There is no typical suicide victim. It happens to young and old, rich and poor. Fortunately there are some common warning signs which, when acted upon, can save lives. Here are some to look for:
- Isolation; withdrawing from family or friends
- Neglect of personal appearance
- Depressed, sad, angry, aggressive
- Job or financial loss
- Alcohol or drug abuse
- Self-mutilation (i.e., cutting)
- Loss of interest in activities/hobbies
- Perfectionism or overly self-critical
Urgent Warning Signs
- Puts one’s affairs in order — giving away possessions
- Talking, writing or hinting about suicide
- Lethargy, apathy or sadness
- Extreme changes in behavior
- Hopelessness or helplessness
- Relationship breakup
- Buys gun or weapon or stock piles drugs
- Suddenly happier and calmer — giving the impression that things have improved
Myths and Stigmas
“People who talk about suicide won’t really do it.”

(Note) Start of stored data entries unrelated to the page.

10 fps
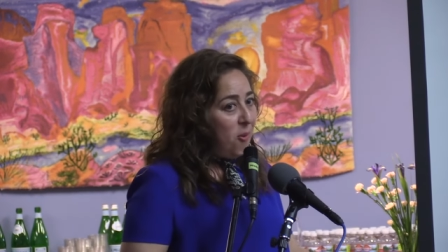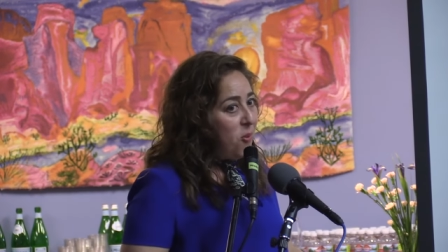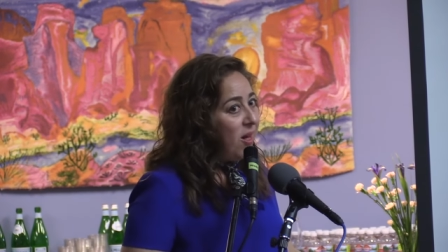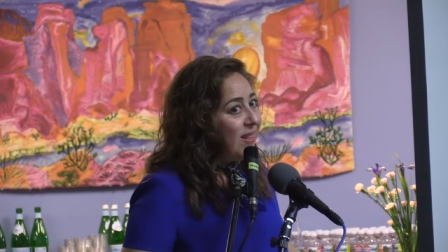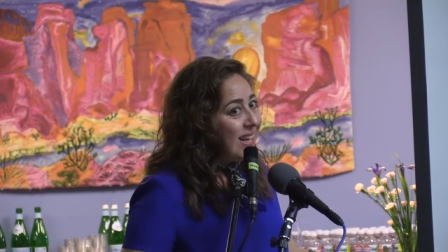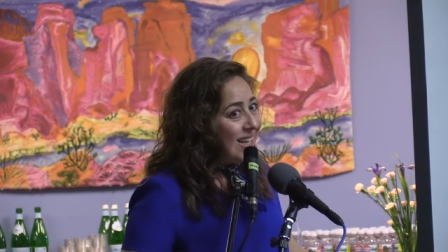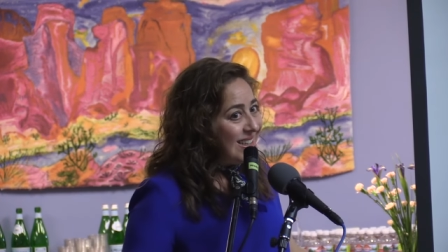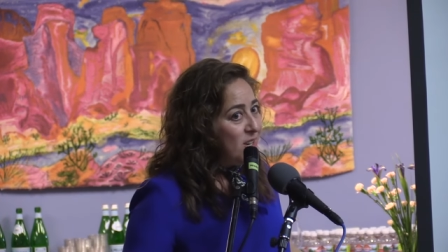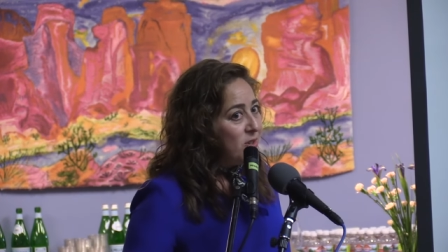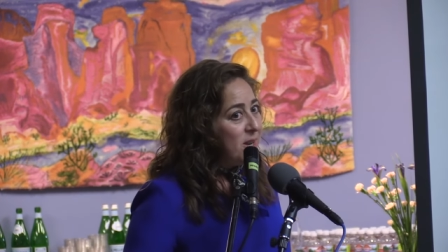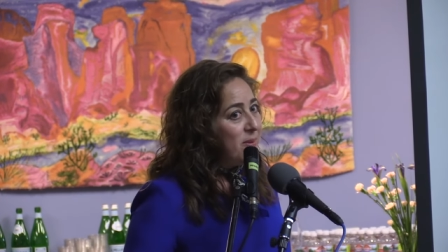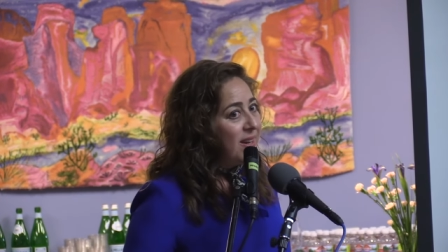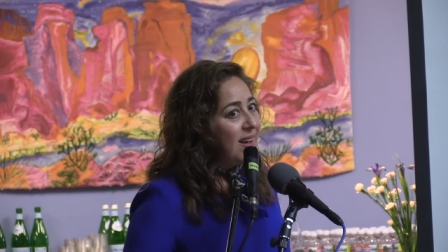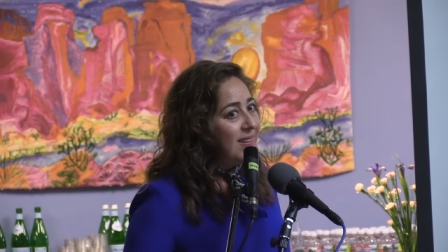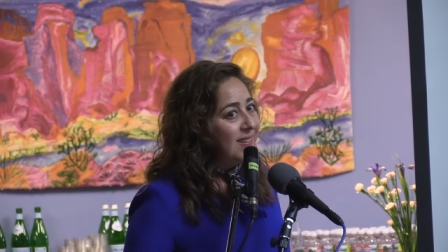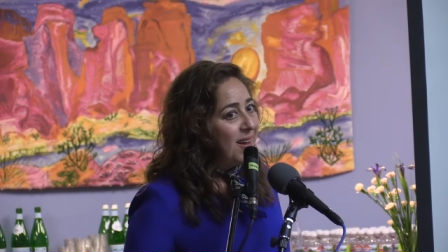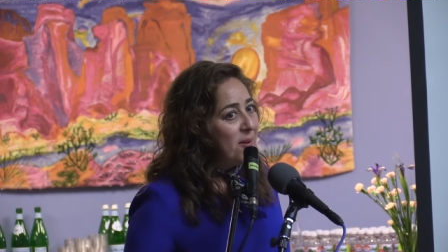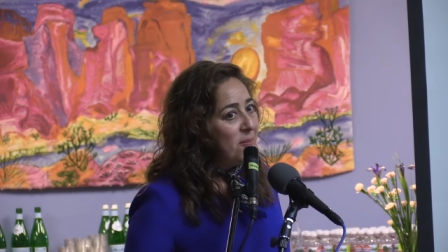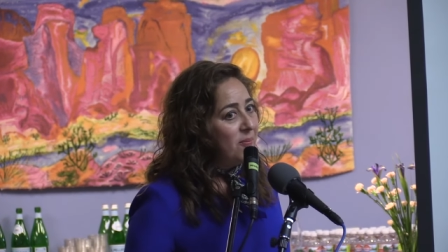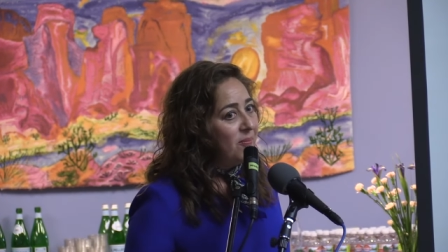Well, it's interesting because.
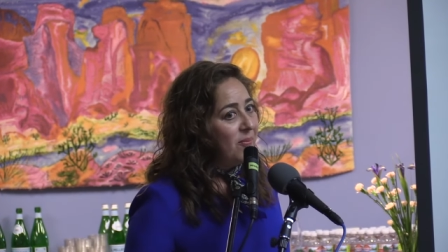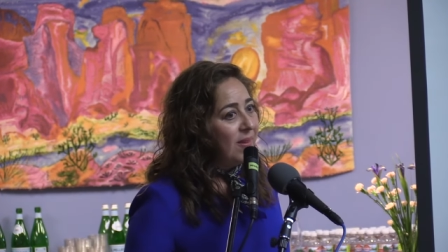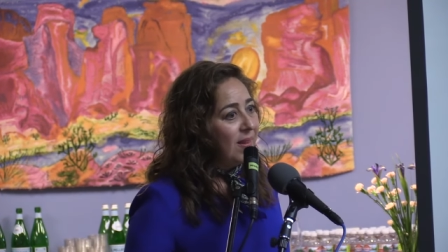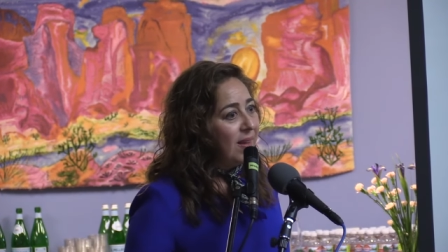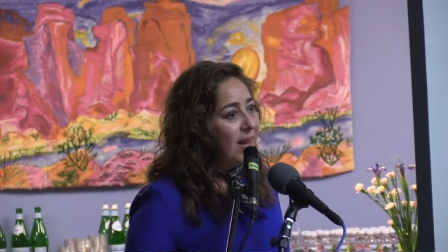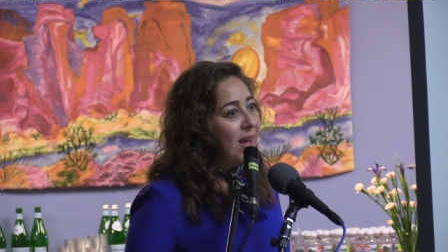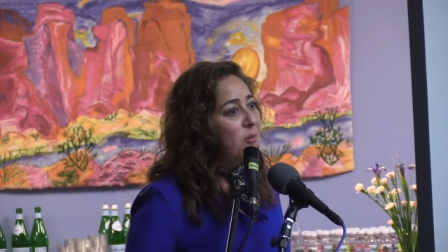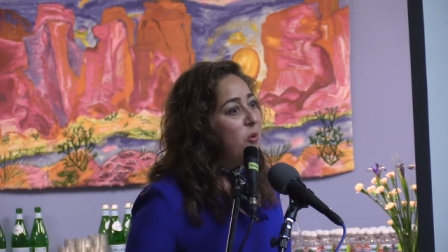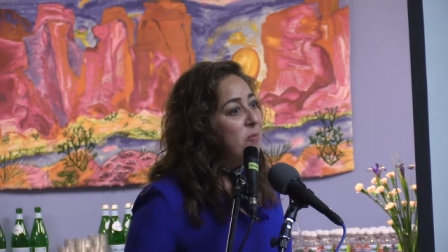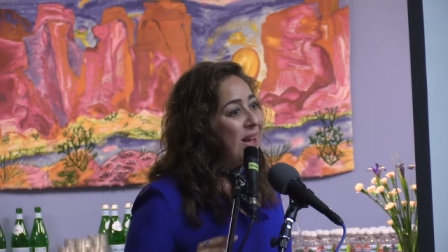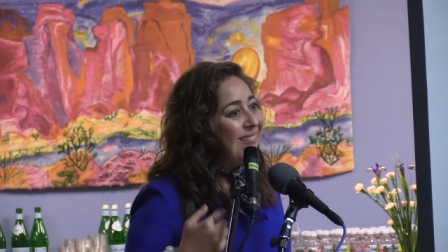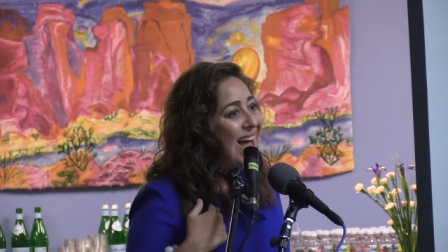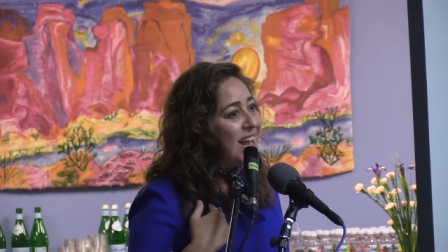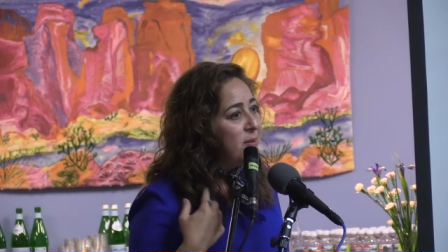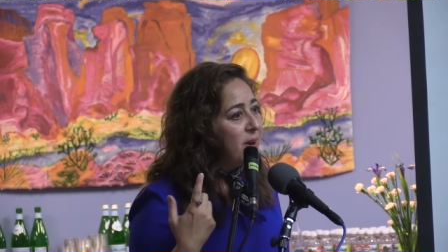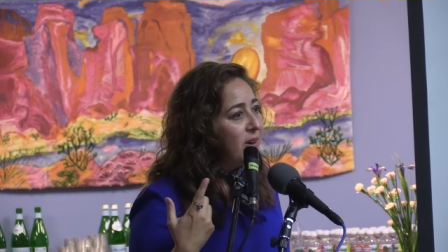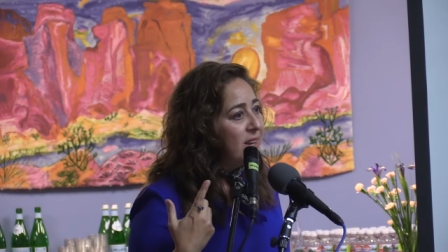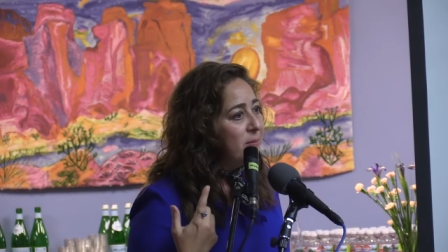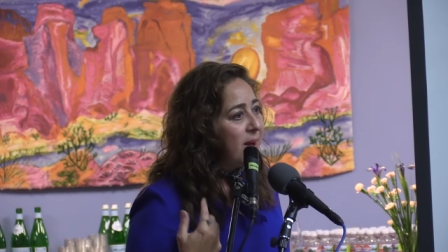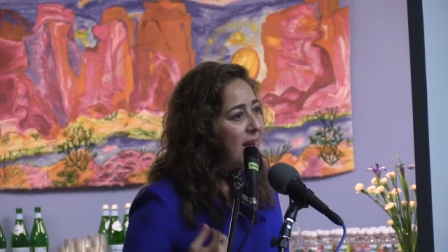With my Latin
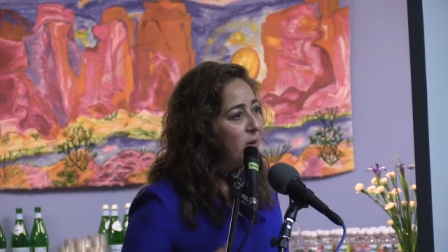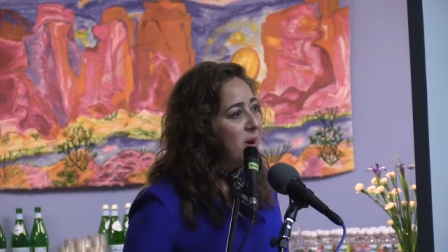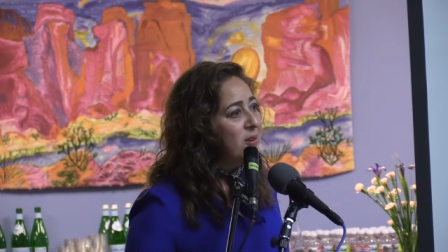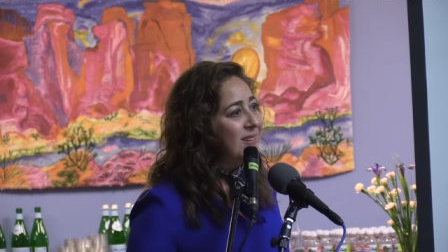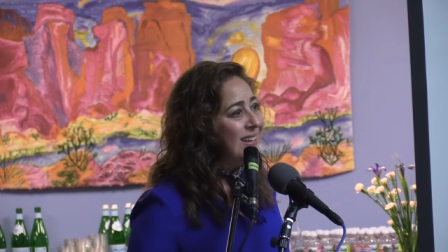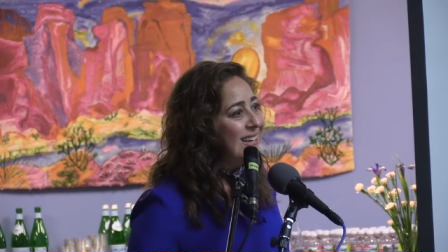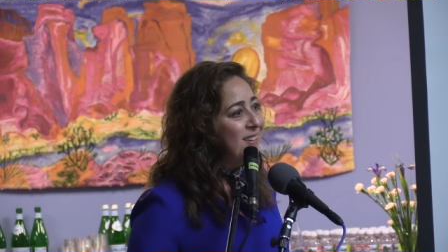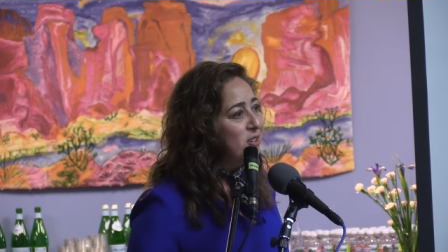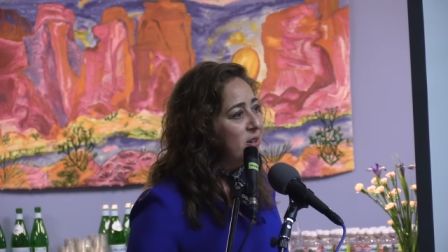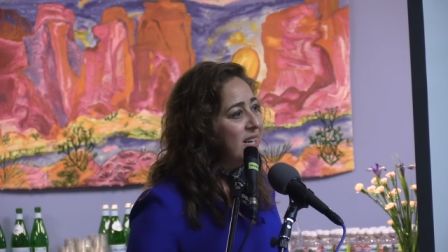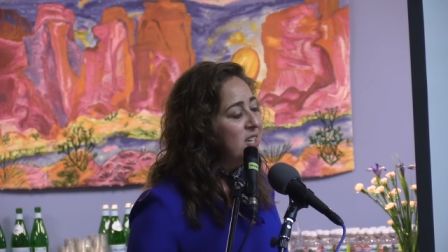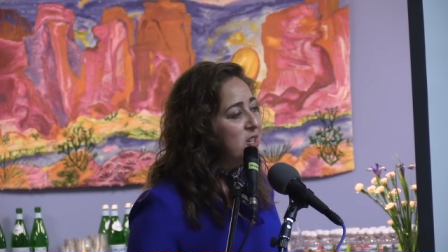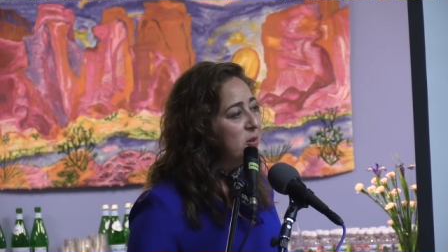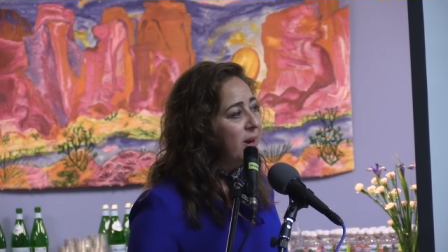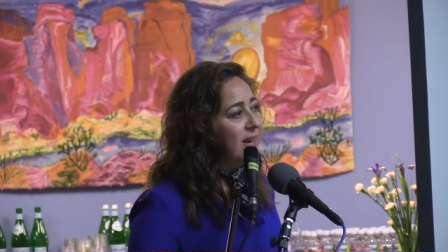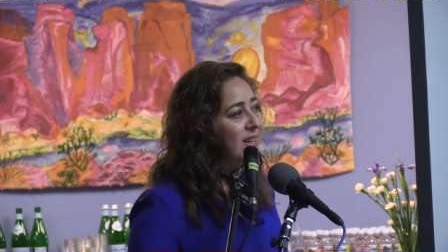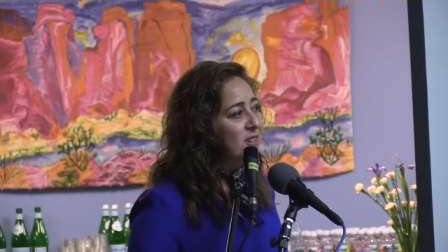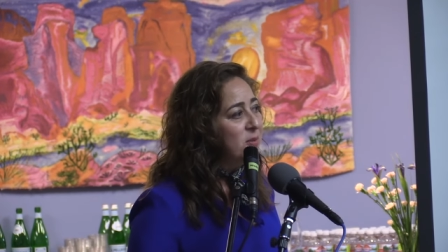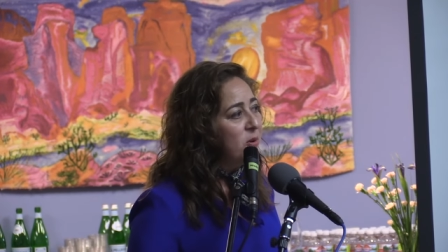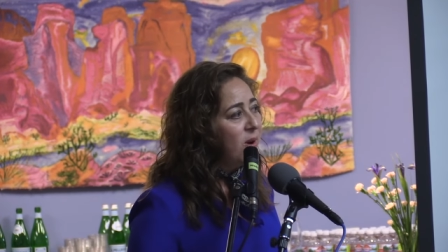American background, is it easier to integrate
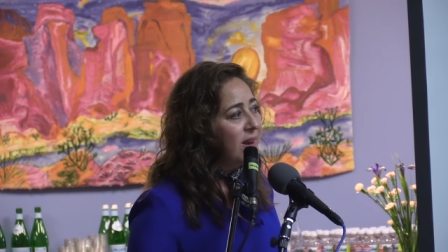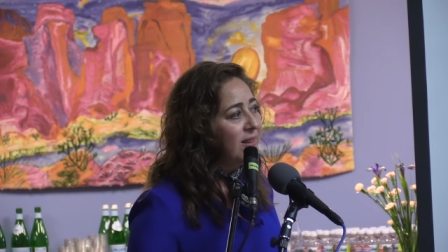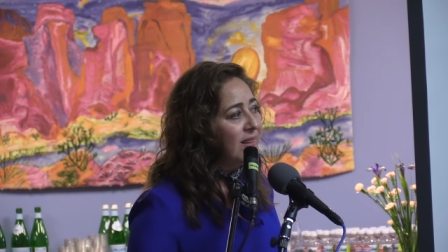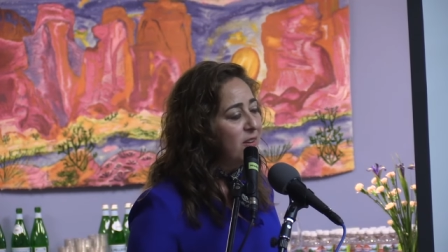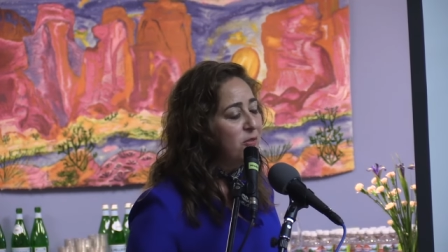into Moroccan life?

Almost everyone who takes their own life or attempts suicide has given some clue or warning. Do not ignore suicide threats. Statements like “you’ll be sorry when I’m dead,” “I can’t see any way out,” — no matter how casually or jokingly said, may indicate serious suicidal feelings.
“Anyone who tries to kill him/herself must be crazy.”
Most suicidal people are not psychotic or insane. They may be upset, grief-stricken,depressed or despairing. Extreme distress and emotional pain are always signs of mental illness but are not signs of psychosis.
“If a person is determined to kill him/herself, nothing is going to stop him/her.”
Even the most severely depressed person has mixed feelings about death, and most waiver until the very last moment between wanting to live and wanting to end their pain. Most suicidal people do not want to die; they want the pain to stop. The impulse to end it all, however overpowering, does not last forever.
“People who commit suicide are people who were unwilling to seek help.”
Studies of adult suicide victims have shown that more than half had sought medical help within six months before their death and a majority had seen a medical professional within 1 month of their death.
“Talking about suicide may give someone the idea.”
You don’t give a suicidal person ideas by talking about suicide. The opposite is true – bringing up the subject of suicide and discussing it openly is one of the most helpful things you can do.